[Dataset entries]
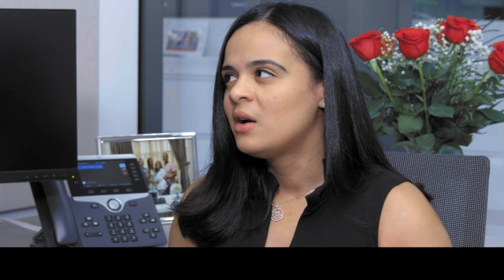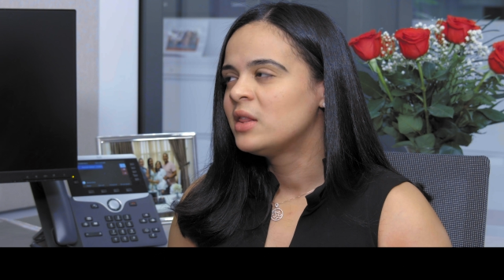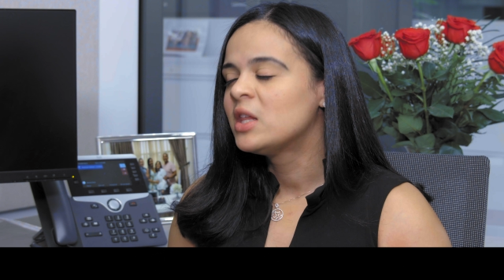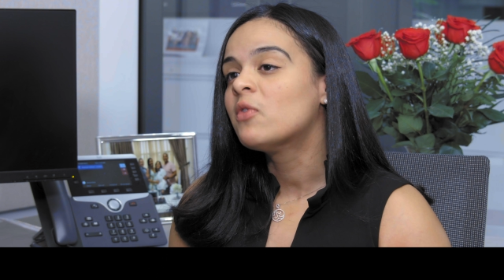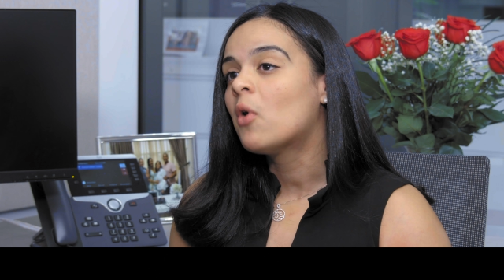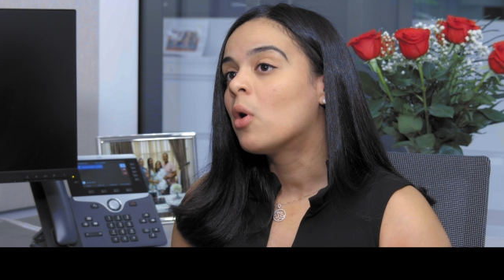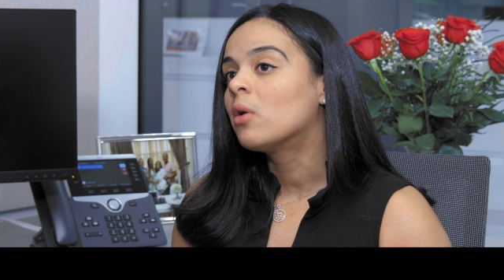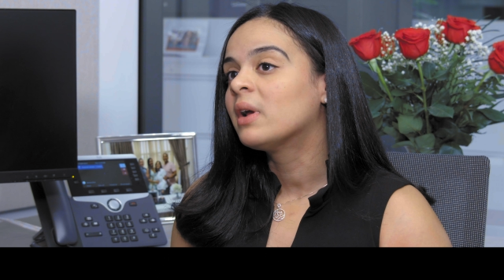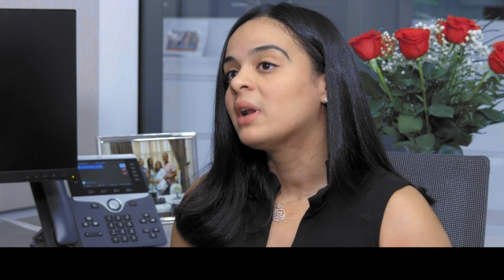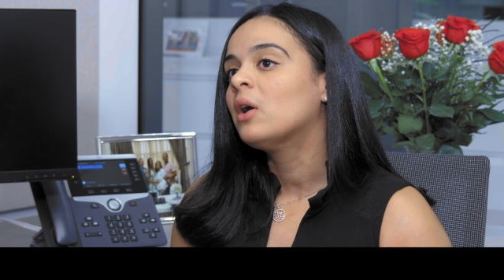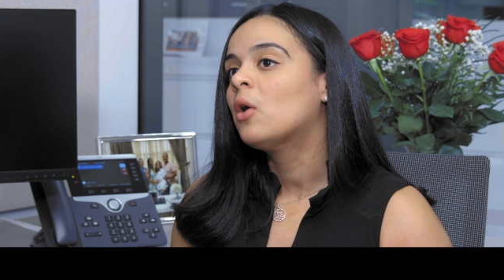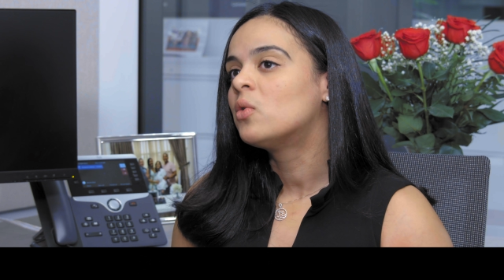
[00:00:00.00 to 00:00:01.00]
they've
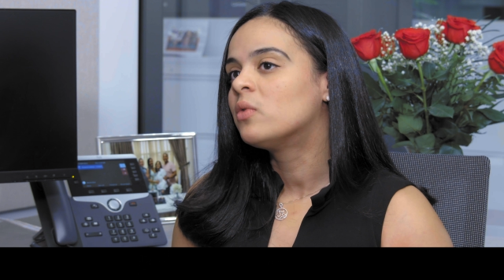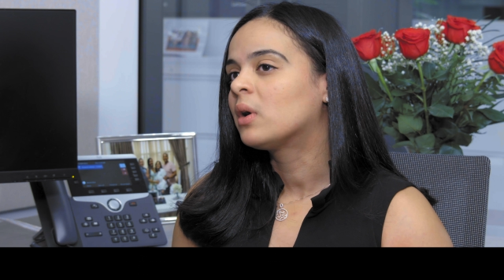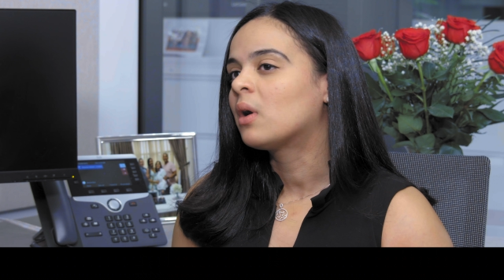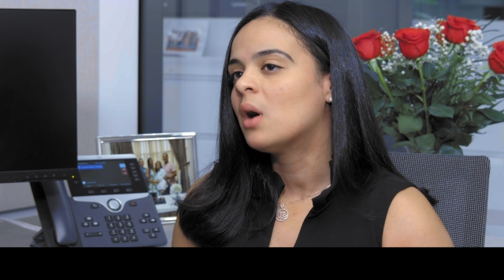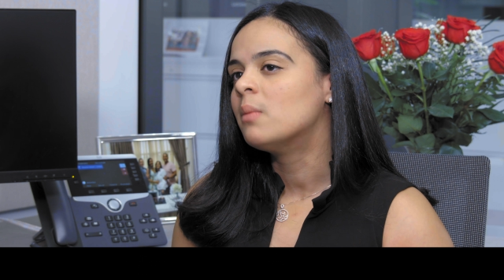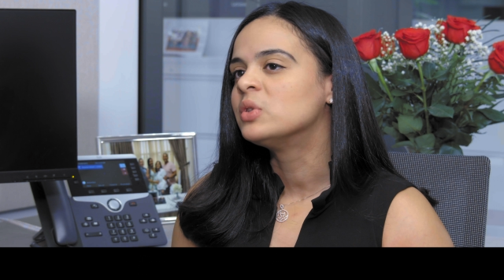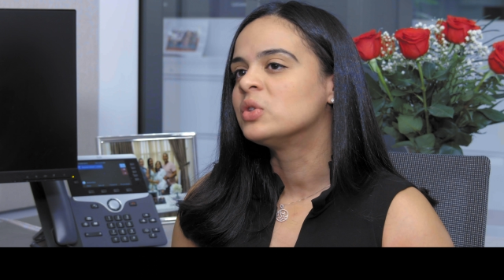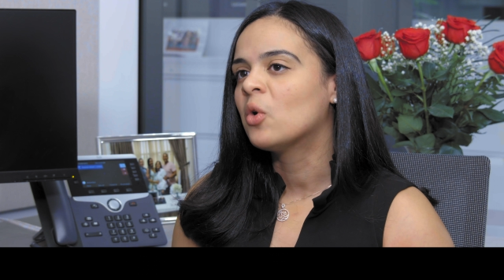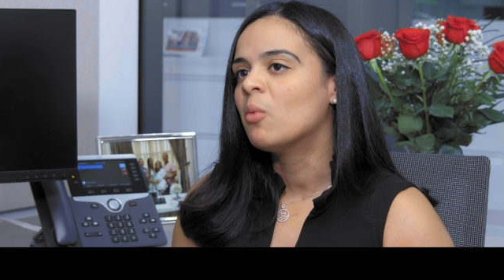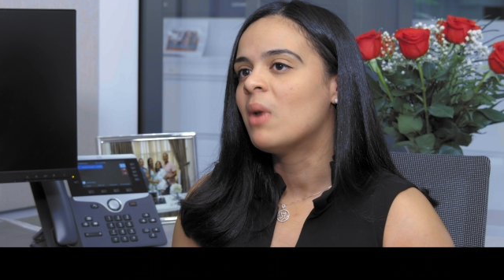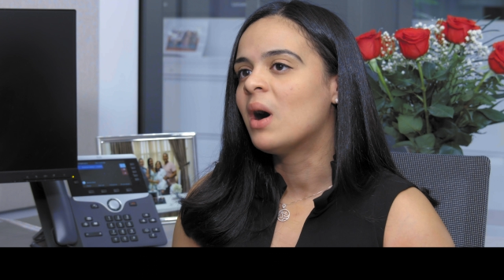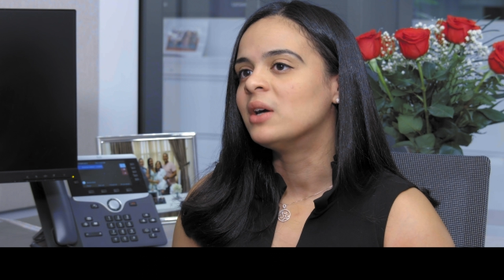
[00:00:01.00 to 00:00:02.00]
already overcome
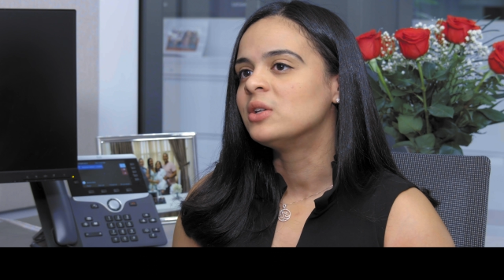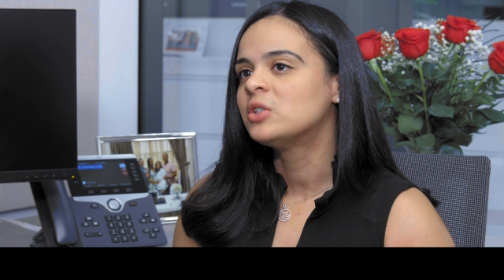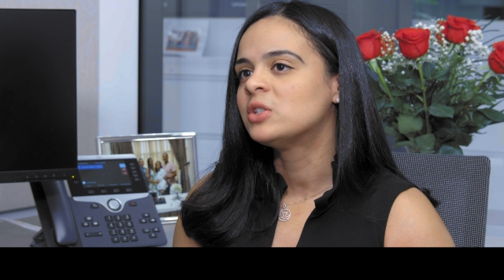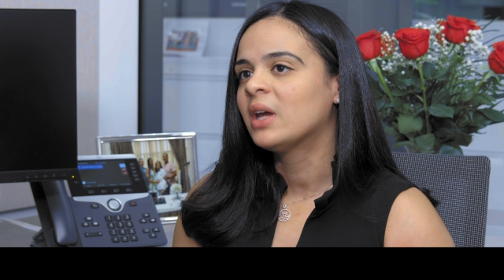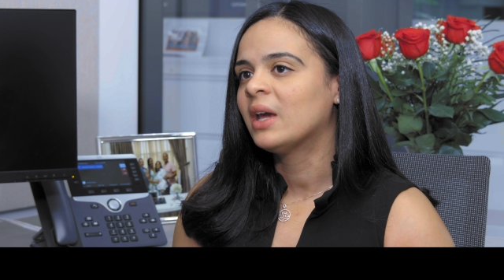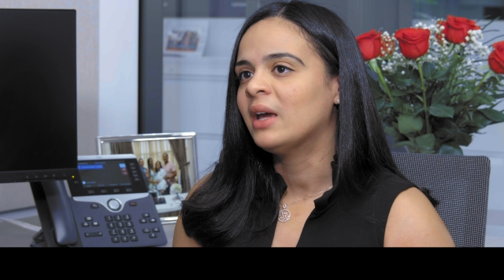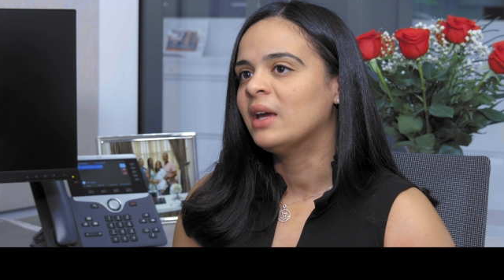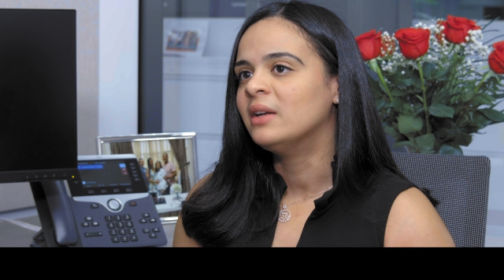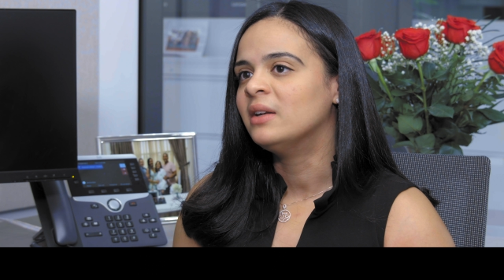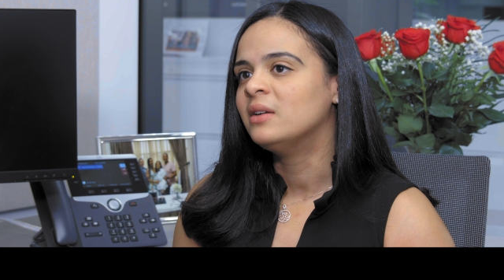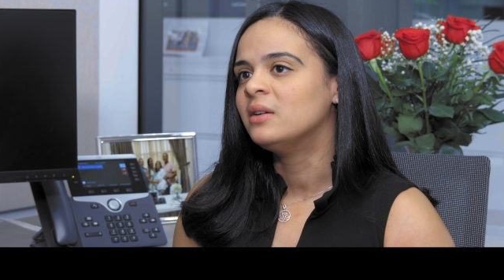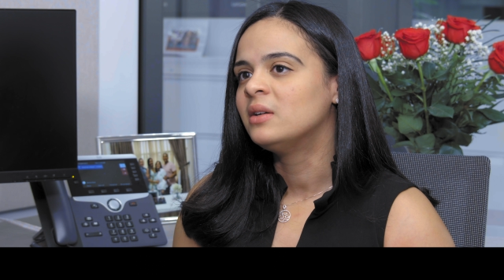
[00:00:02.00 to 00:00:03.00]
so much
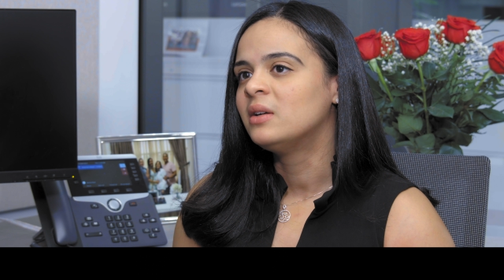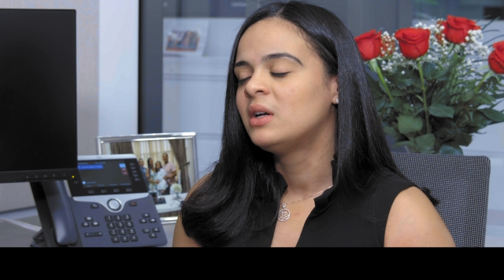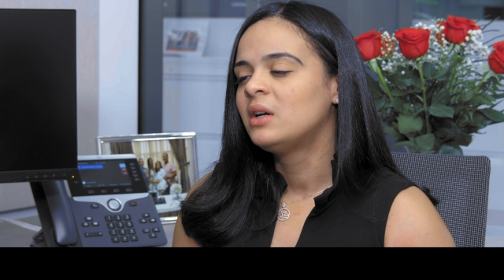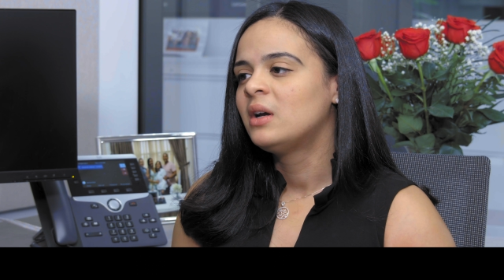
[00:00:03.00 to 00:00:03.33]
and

Exercise description
Although the records contain pictures, restate them word for word with those pictures left out.

Answer to the problem
[00:00:00.00 to 00:00:01.00]
they've
[00:00:01.00 to 00:00:02.00]
already overcome
[00:00:02.00 to 00:00:03.00]
so much
[00:00:03.00 to 00:00:03.33]
and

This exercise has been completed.